◆ Exercise description: Please repeat the records beneath this task exactly as they appear, but skip the images.
──────────
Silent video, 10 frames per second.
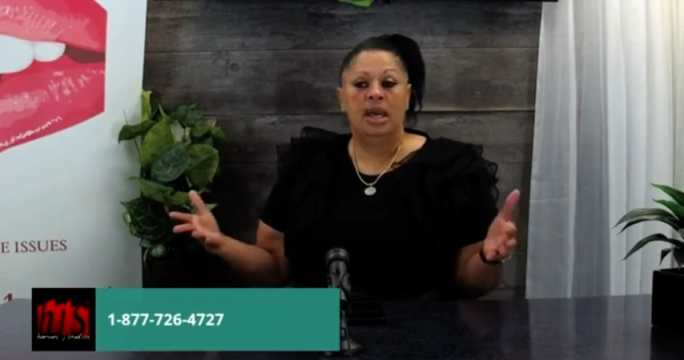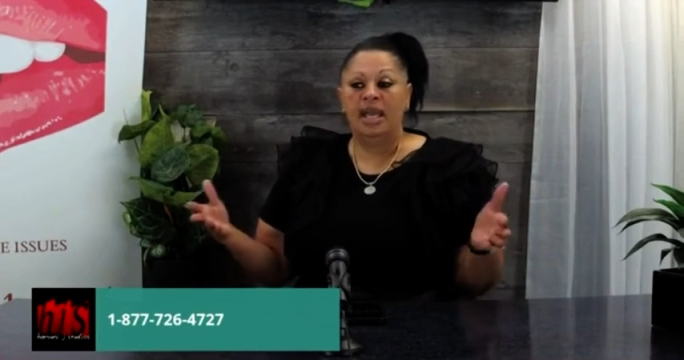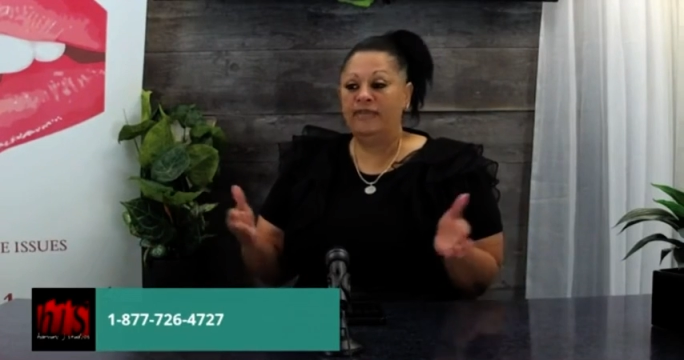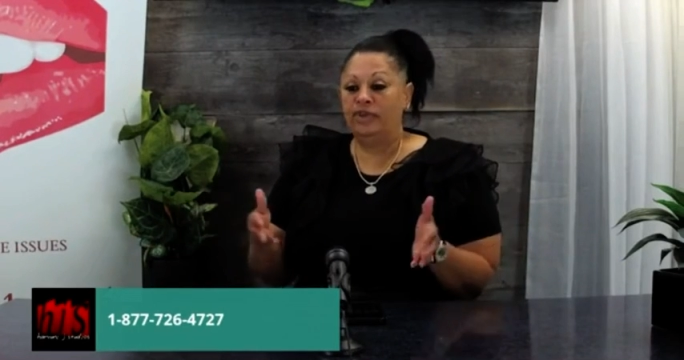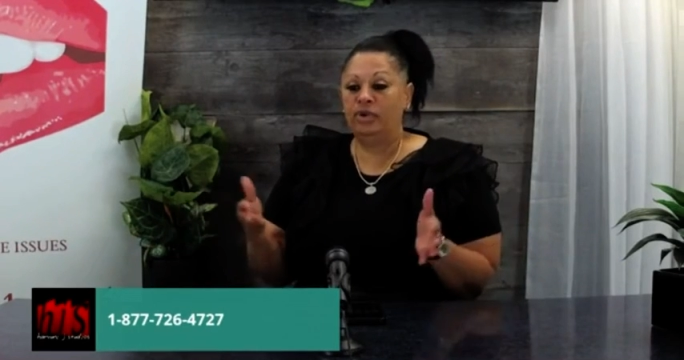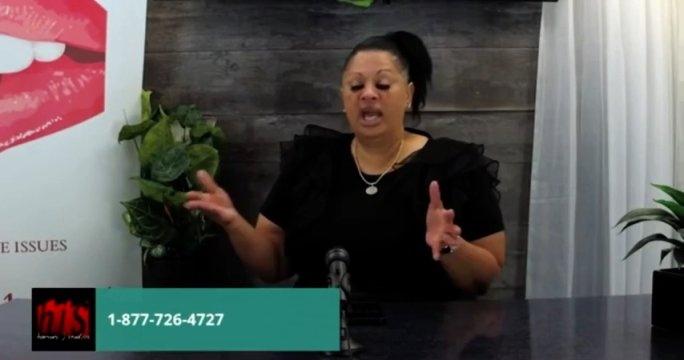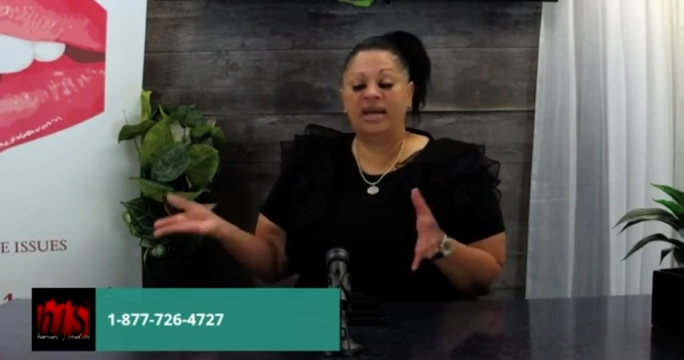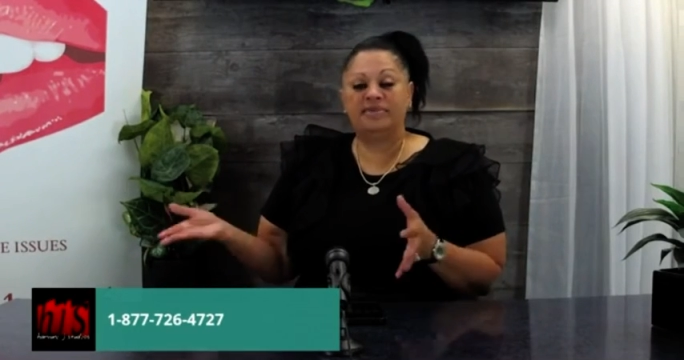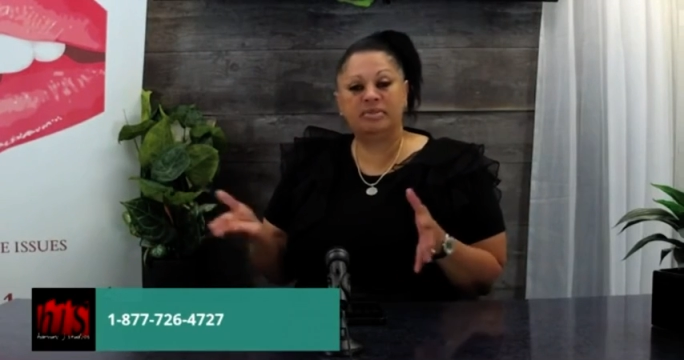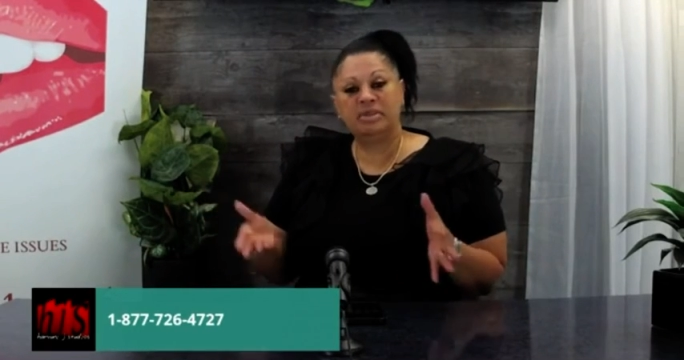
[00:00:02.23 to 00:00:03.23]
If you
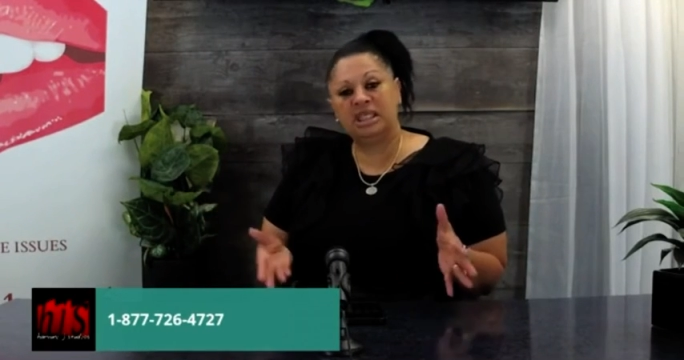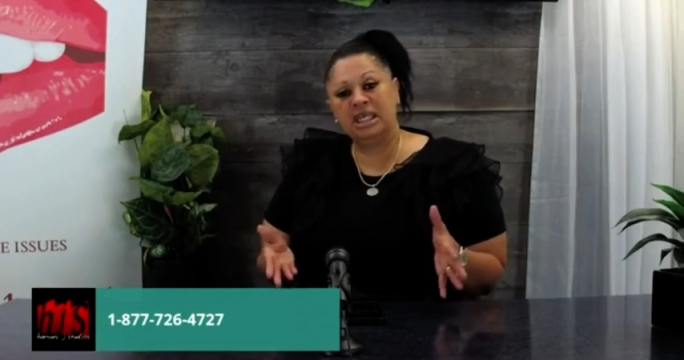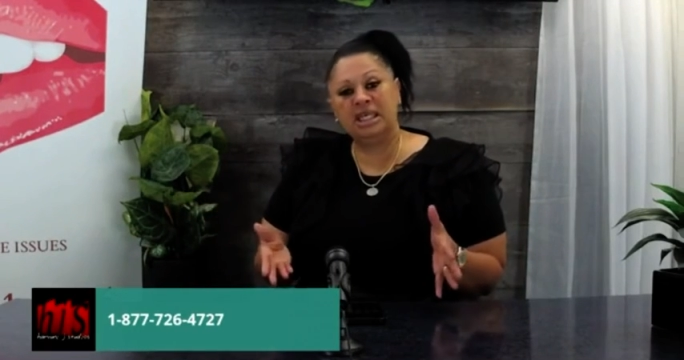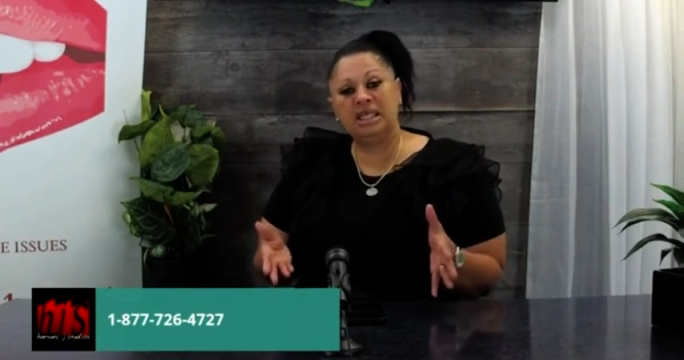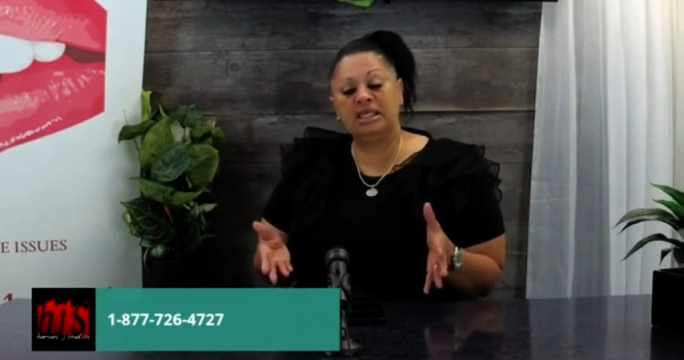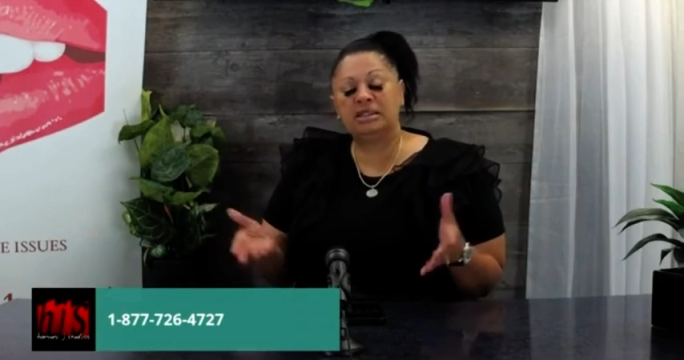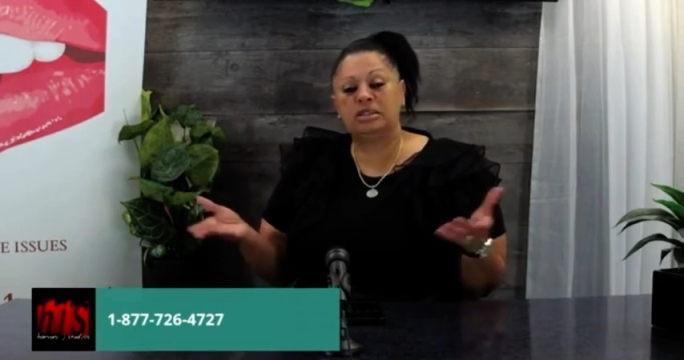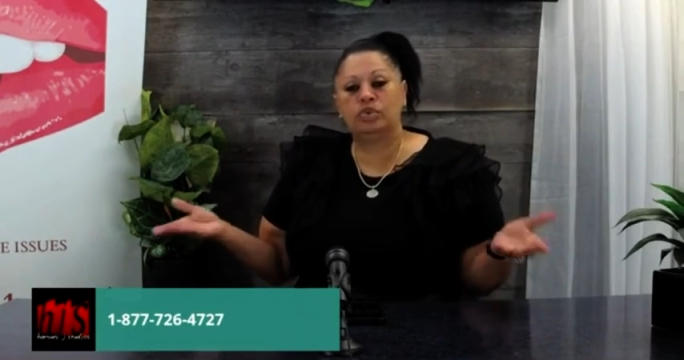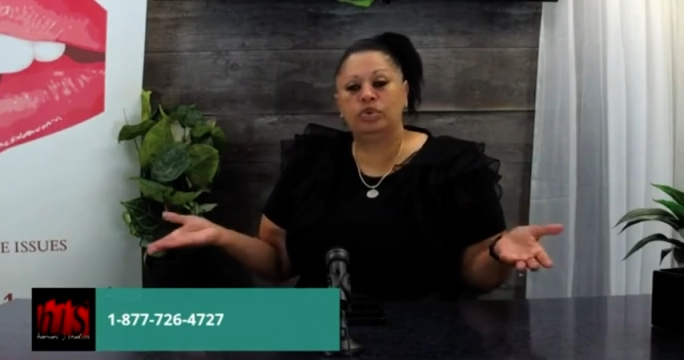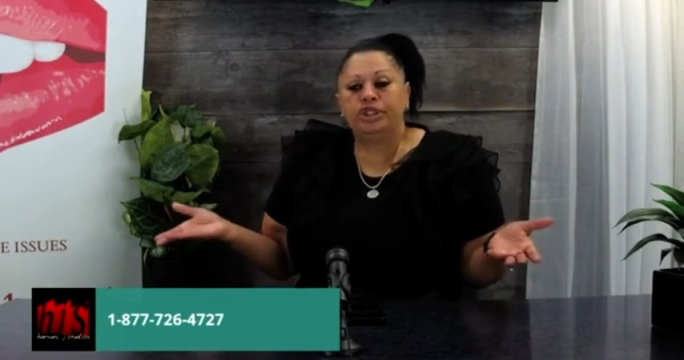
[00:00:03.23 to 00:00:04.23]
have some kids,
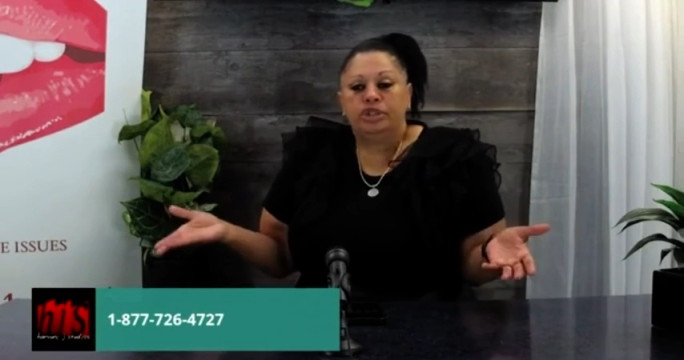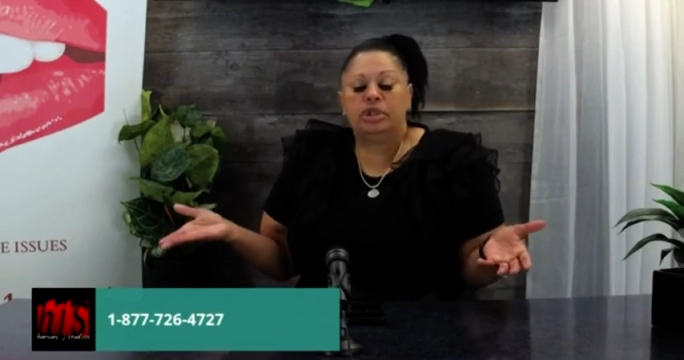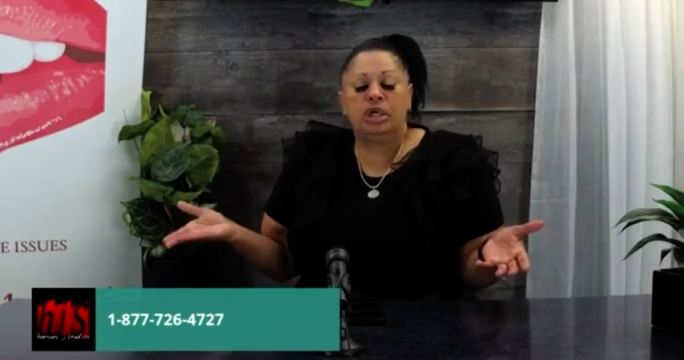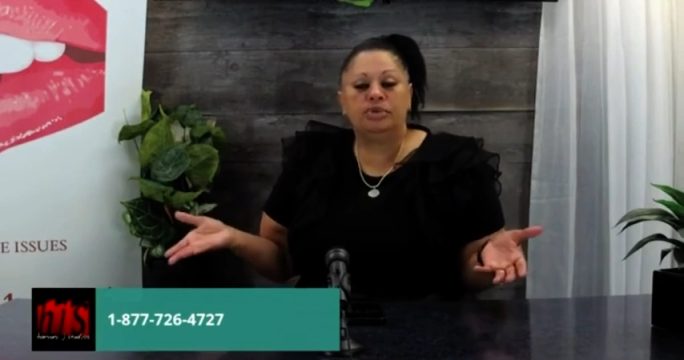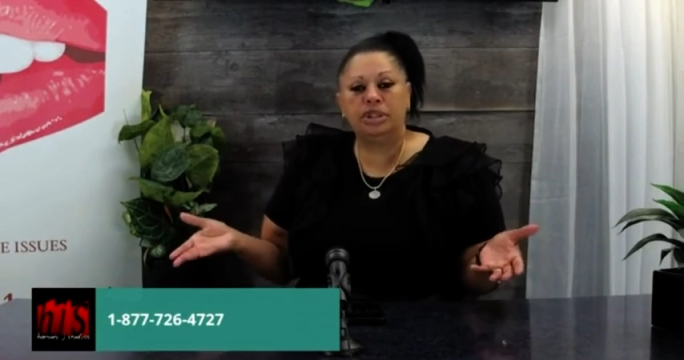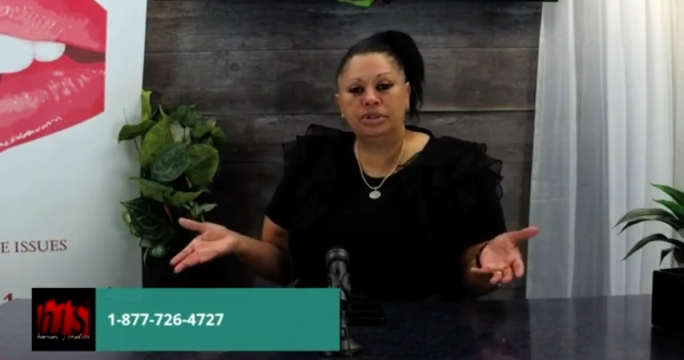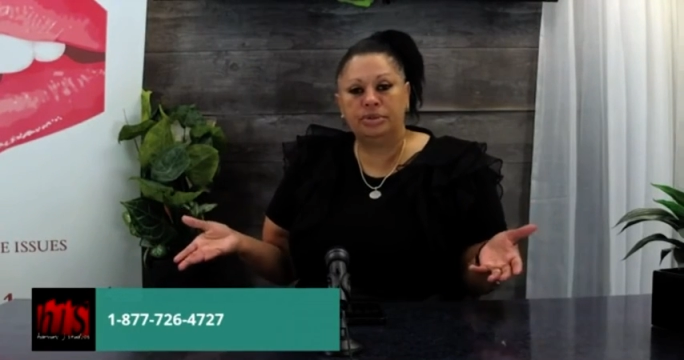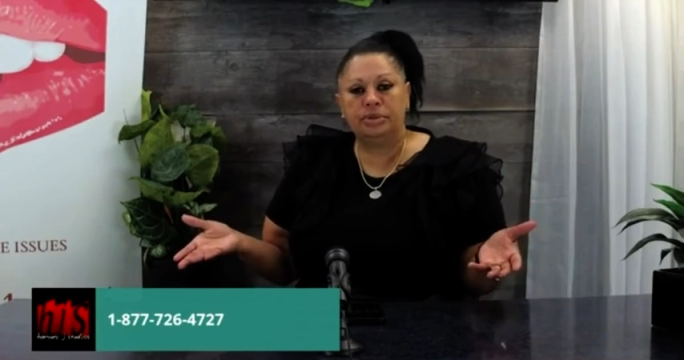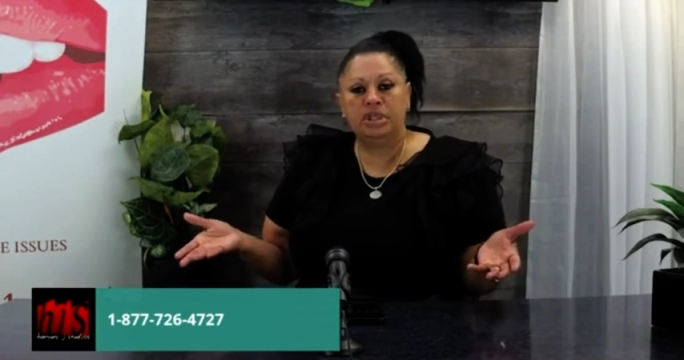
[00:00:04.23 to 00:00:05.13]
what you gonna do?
──────────
◆ Response box:
Silent video, 10 frames per second.
[00:00:02.23 to 00:00:03.23]
If you
[00:00:03.23 to 00:00:04.23]
have some kids,
[00:00:04.23 to 00:00:05.13]
what you gonna do?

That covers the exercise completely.